Il corretto metabolismo degli zuccheri è fondamentale per la fertilità. Una diagnosi di diabete mellito tanto di tipo 1 che di tipo 2 non pregiudica il progetto di genitorialità ma di fondamentale importanza è il controllo metabolico della patologia prima di intraprendere (e durante) questo percorso.

Non si potranno intraprendere procedure di PMA in pazienti la cui emoglobina glicata o HbA1C (marcatore dello stato glicemico degl’ultimi 3 mesi) sia superiore al 7%.

Per valori di HbA1C <7% i risultati riproduttivi sono buoni; per valori superiore a tale soglia aumentano in maniera significativa le probabilità di aborto e malformazioni fetali.

  1. In caso di fibromi all’utero la possibilità di successo della PMA diminuisce?

I miomi o fibromi uterini interessano il 20-50% delle donne in età riproduttiva e sono i tumori uterini benigni più comuni in questa fascia d’età. Il loro possibile ruolo nell’infertilità, anche se controverso, è, dunque, da sempre una grande preoccupazione per il medico e per la paziente.
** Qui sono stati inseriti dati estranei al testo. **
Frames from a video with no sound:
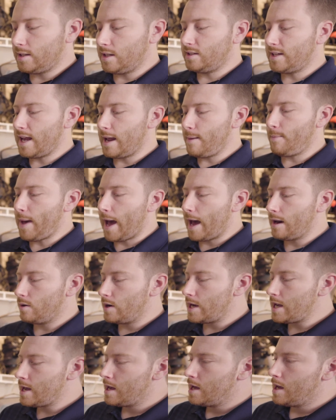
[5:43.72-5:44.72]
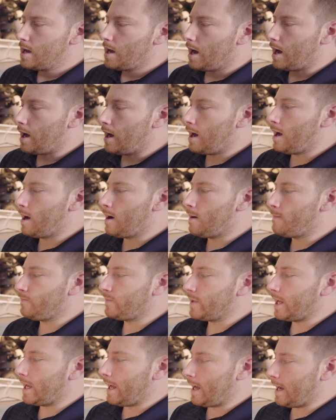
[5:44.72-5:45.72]
the same battery,
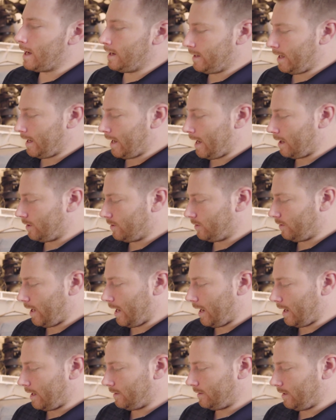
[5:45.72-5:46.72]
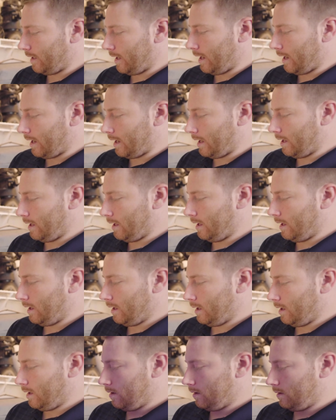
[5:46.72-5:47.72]
and it also has
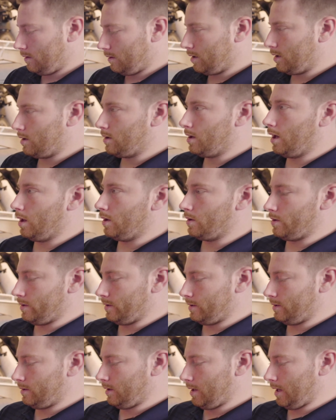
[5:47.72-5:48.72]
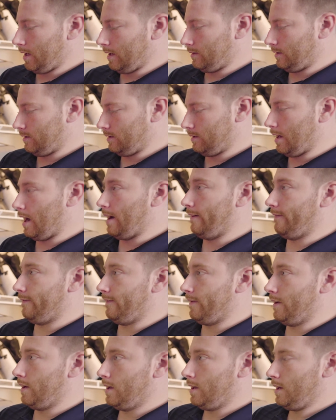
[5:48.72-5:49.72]
colors and
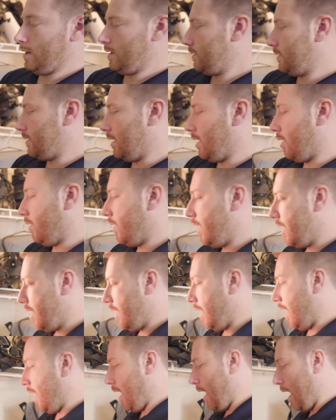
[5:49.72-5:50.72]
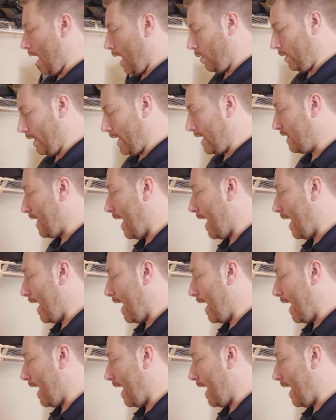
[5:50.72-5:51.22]
stuff. So I'll link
I miomi sono classificati in 3 categorie principali in funzione della loro localizzazione nella parete dell’utero: miomi sottomucosi (che sporgono all’interno della cavità endometriale), miomi intramurali (che crescono nella parete dell’utero e possono o meno deformare il profilo interno della cavità uterina) e miomi sottosierosi che deformano il profilo esterno dell’utero.
I miomi sottomucosi riducono la fertilità spontanea e le possibilità di successo di una tecnica PMA; la rimozione chirurgica per via isteroscopica (miomectomia isteroscopica) migliora i risultati.

In una meta-analisi in cui venivano analizzati 23 studi sulla relazione tra fibromi e fertilità, si riscontrò che, in generale, le donne con mioma hanno una percentuale di gravidanza e parto significativamente inferiore rispetto al gruppo di controllo, con un tasso più elevato di aborti spontanei.
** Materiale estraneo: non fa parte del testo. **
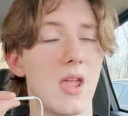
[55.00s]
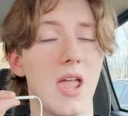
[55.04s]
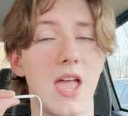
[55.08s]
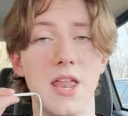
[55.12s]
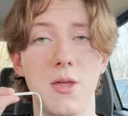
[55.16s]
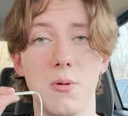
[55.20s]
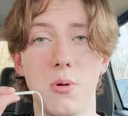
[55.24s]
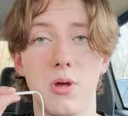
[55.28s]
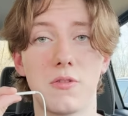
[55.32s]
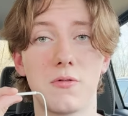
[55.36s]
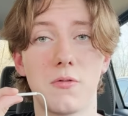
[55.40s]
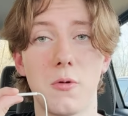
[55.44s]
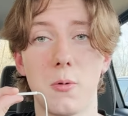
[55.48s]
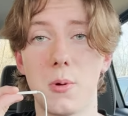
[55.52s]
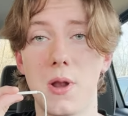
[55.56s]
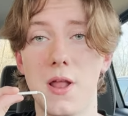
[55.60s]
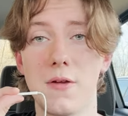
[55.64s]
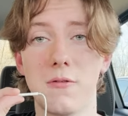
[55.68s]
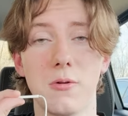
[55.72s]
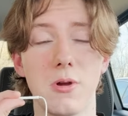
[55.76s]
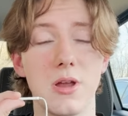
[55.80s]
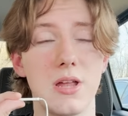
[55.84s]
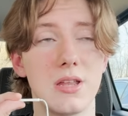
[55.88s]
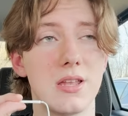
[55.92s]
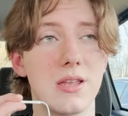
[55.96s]
Anyways, for
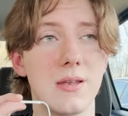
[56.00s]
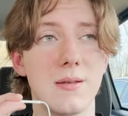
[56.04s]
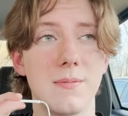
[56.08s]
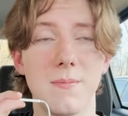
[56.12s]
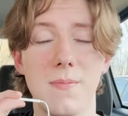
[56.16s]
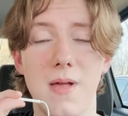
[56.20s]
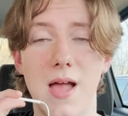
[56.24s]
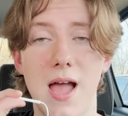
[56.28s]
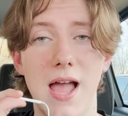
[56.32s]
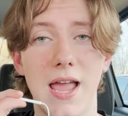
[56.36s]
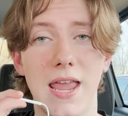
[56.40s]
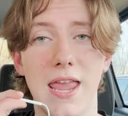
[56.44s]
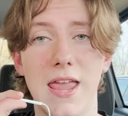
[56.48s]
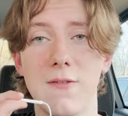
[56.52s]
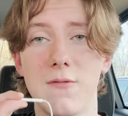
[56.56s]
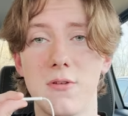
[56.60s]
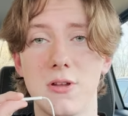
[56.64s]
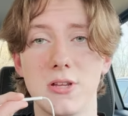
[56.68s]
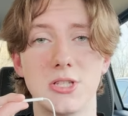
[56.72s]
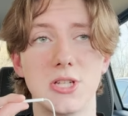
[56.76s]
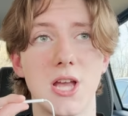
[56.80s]
whatever reason, I gave it a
Nell’analizzare i risultati in base alla posizione del fibroma, si è osservato che i miomi sottosierosi non influenzano la fertilità e l’estirpazione non porta benefici; gli intramurali che non deformano la cavità endometriale diminuiscono la fertilità e aumentano il tasso di aborto, sebbene la miomectomia non aumenti significativamente i tassi di gravidanza e parto di nati vivi; gli intramurali con componenti sottomucosi (che deformano la cavità endometriale) e miomi sottomucosi riducono i tassi di gravidanza e impianto e la loro rimozione migliora tali percentuali.

  1. Dopo quanti giorni dall’inseminazione so se sono rimasta incinta?

Il test di gravidanza con una beta HCG in sangue viene realizzato dopo 11 giorni dal trasferimento embrionario per le tecniche di PMA di II livello (FIVET e ICSI). Per l’inseminazione intrauterina (IUI) sarà necessario invece attendere 14 giorni.